■ Task details
Note the line containing "[00:00:10.20]"; from it through the last line below, give only those lines again, exactly, both ends included, skipping pictures.

Dataset entries
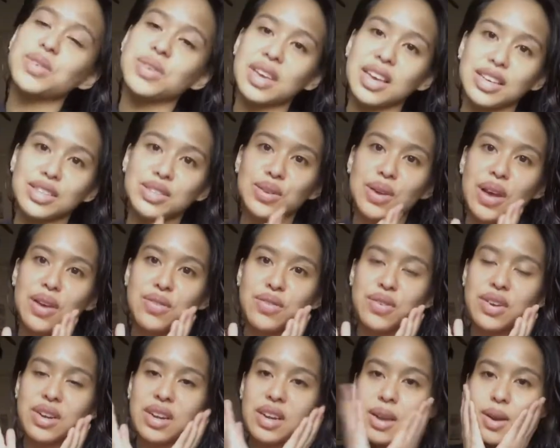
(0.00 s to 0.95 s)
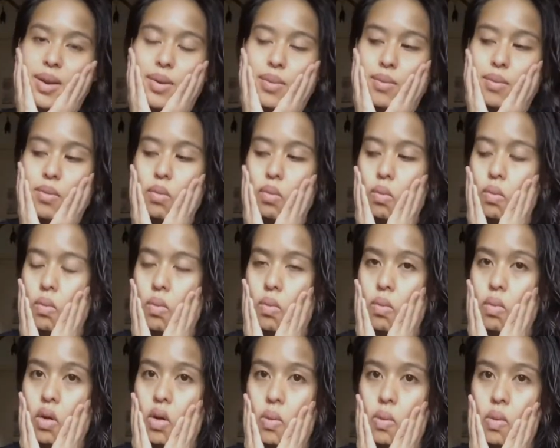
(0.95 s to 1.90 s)
Okay, so I've already
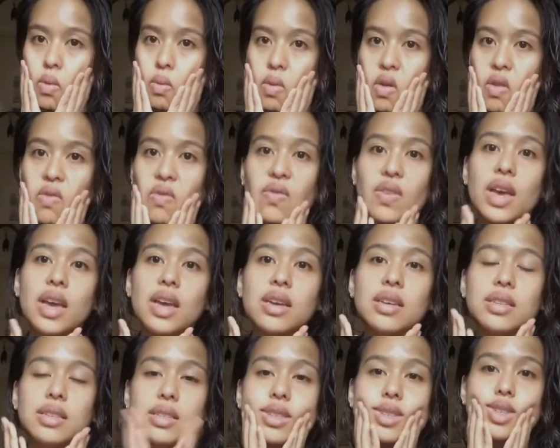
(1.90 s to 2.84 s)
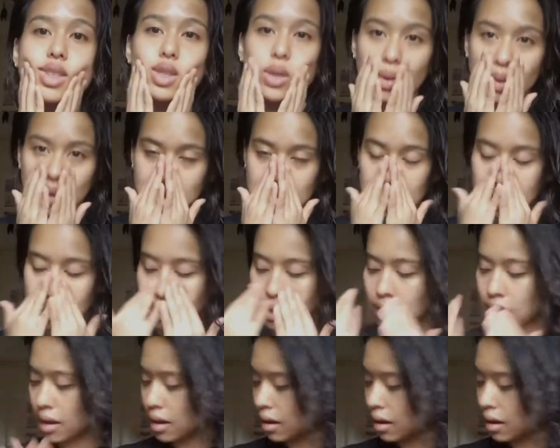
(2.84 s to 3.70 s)
prepped my face, lotioned,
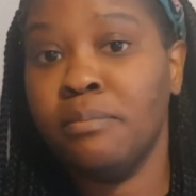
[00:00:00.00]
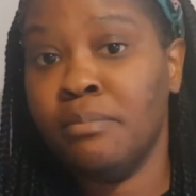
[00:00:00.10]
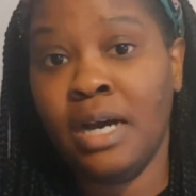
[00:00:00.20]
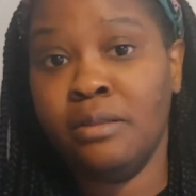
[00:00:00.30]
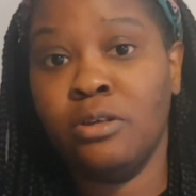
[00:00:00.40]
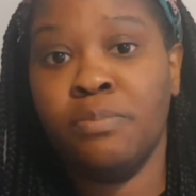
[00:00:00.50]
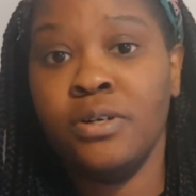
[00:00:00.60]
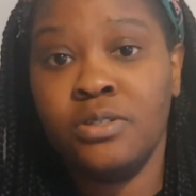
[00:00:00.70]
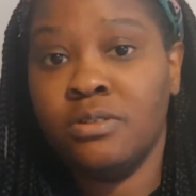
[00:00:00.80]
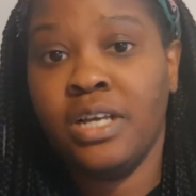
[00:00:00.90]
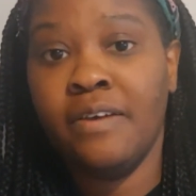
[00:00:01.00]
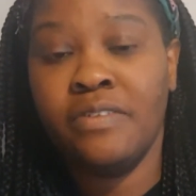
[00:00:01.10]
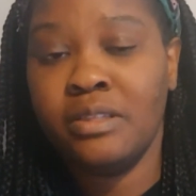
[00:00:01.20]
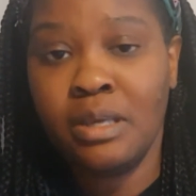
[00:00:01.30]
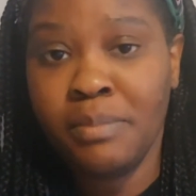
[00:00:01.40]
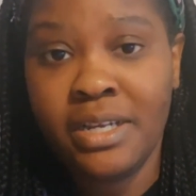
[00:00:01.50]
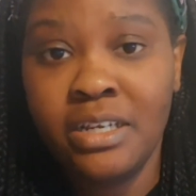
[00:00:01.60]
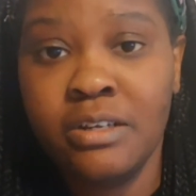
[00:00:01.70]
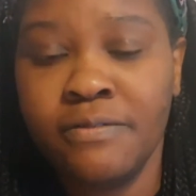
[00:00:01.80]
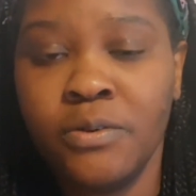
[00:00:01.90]
their personal life that they might need
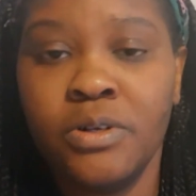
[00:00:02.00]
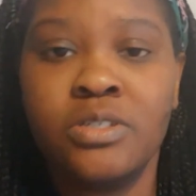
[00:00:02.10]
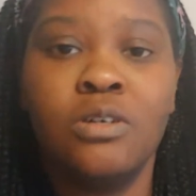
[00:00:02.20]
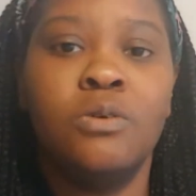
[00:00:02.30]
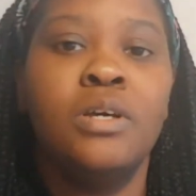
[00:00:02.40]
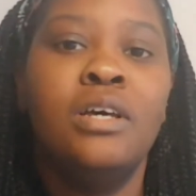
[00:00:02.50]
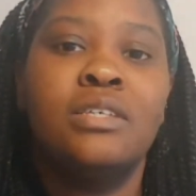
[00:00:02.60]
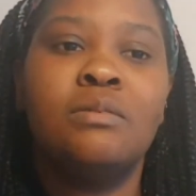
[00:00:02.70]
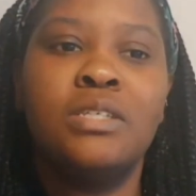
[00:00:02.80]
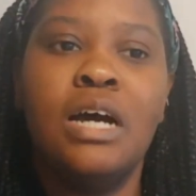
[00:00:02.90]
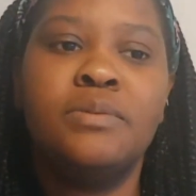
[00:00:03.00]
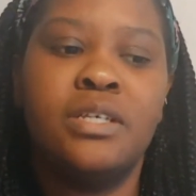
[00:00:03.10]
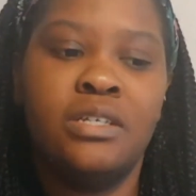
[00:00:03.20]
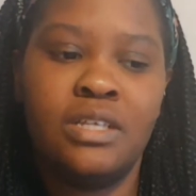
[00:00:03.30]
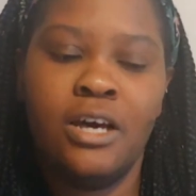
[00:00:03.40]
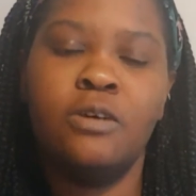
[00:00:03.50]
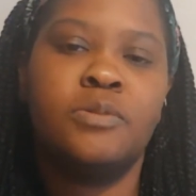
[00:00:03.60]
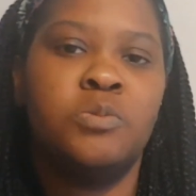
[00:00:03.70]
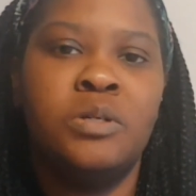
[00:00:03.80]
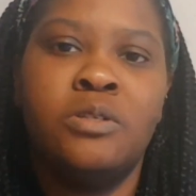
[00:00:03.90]
it for. So sometimes it helps
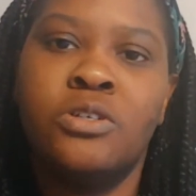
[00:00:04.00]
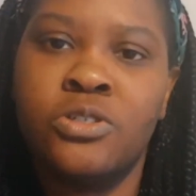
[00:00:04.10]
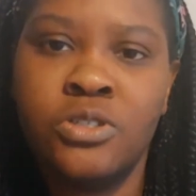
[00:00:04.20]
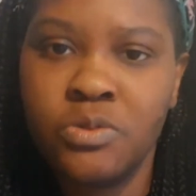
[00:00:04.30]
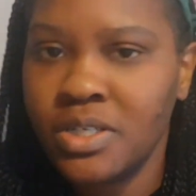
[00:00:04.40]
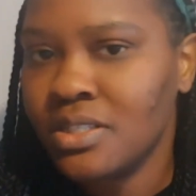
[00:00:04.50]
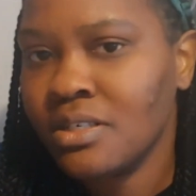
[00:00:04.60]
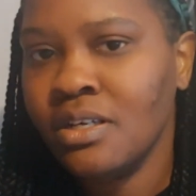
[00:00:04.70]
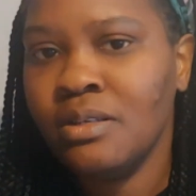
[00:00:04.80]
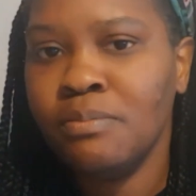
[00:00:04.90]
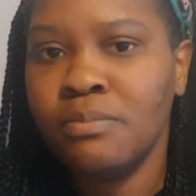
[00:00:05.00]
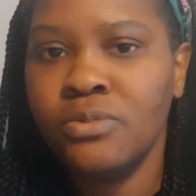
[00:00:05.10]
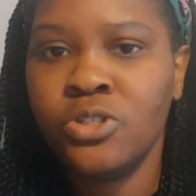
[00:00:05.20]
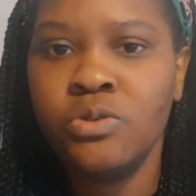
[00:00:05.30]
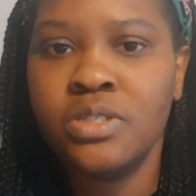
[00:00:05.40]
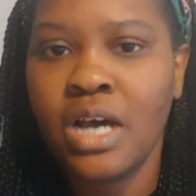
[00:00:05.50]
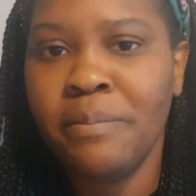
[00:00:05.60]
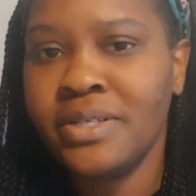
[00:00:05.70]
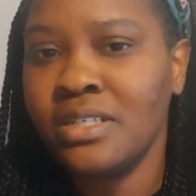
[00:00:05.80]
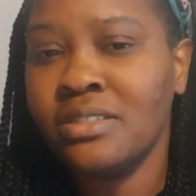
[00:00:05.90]
when your students can choose
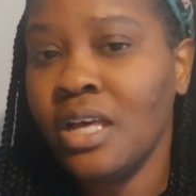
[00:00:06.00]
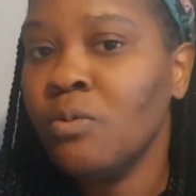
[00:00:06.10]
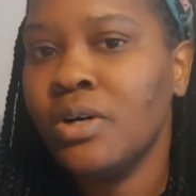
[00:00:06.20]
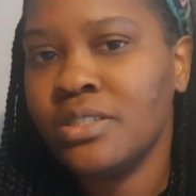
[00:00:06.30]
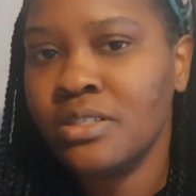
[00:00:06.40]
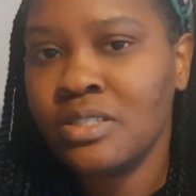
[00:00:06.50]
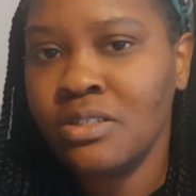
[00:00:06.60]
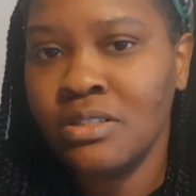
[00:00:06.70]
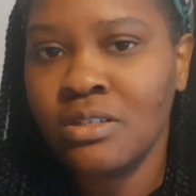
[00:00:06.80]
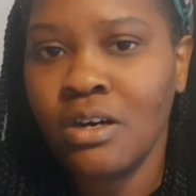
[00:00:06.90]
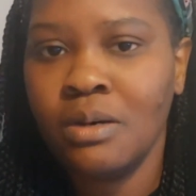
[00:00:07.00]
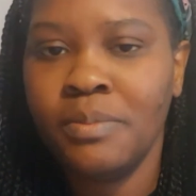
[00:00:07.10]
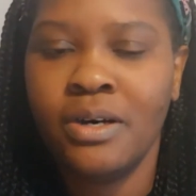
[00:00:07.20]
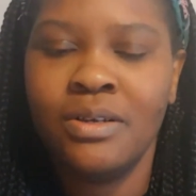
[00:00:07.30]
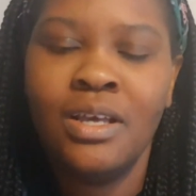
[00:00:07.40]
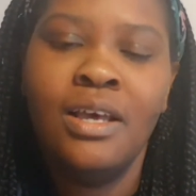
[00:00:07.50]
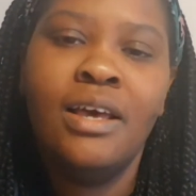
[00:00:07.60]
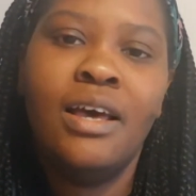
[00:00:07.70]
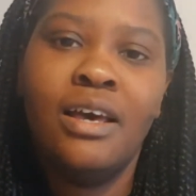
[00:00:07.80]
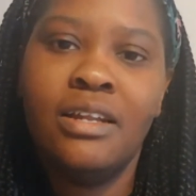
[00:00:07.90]
topics that they want to talk about.
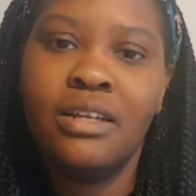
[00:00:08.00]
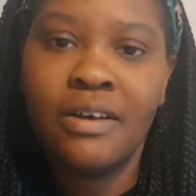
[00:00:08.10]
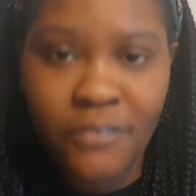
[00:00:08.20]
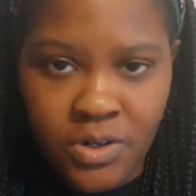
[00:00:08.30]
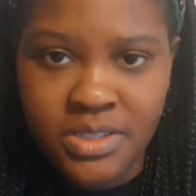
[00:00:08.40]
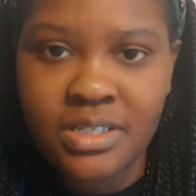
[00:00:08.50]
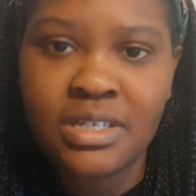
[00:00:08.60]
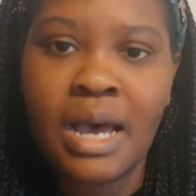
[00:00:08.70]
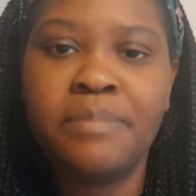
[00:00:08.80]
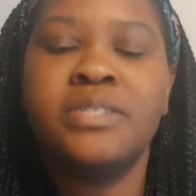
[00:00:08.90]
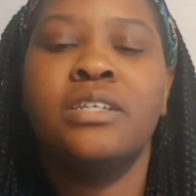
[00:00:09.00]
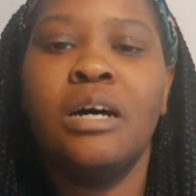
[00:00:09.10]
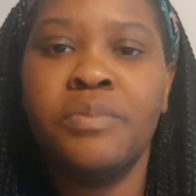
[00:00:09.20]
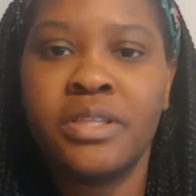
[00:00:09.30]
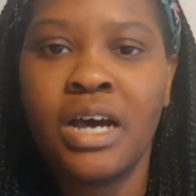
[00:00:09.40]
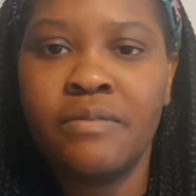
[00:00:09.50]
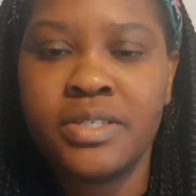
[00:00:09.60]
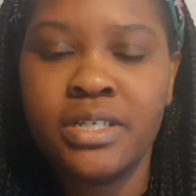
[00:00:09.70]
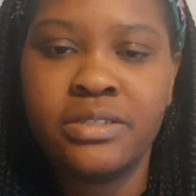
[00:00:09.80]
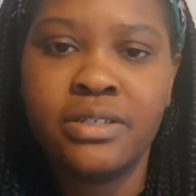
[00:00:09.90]
And of course, this happens a lot with
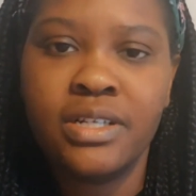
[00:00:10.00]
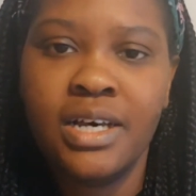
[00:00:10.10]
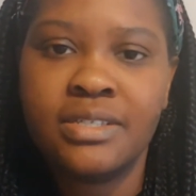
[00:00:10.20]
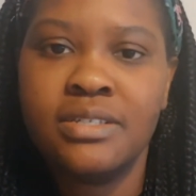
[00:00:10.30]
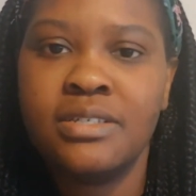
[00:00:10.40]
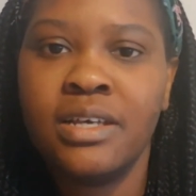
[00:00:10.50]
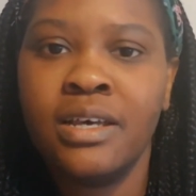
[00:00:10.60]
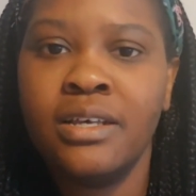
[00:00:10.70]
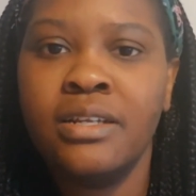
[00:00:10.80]
conversation classes, and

■ Solution for this exercise
[00:00:10.20]
[00:00:10.30]
[00:00:10.40]
[00:00:10.50]
[00:00:10.60]
[00:00:10.70]
[00:00:10.80]
conversation classes, and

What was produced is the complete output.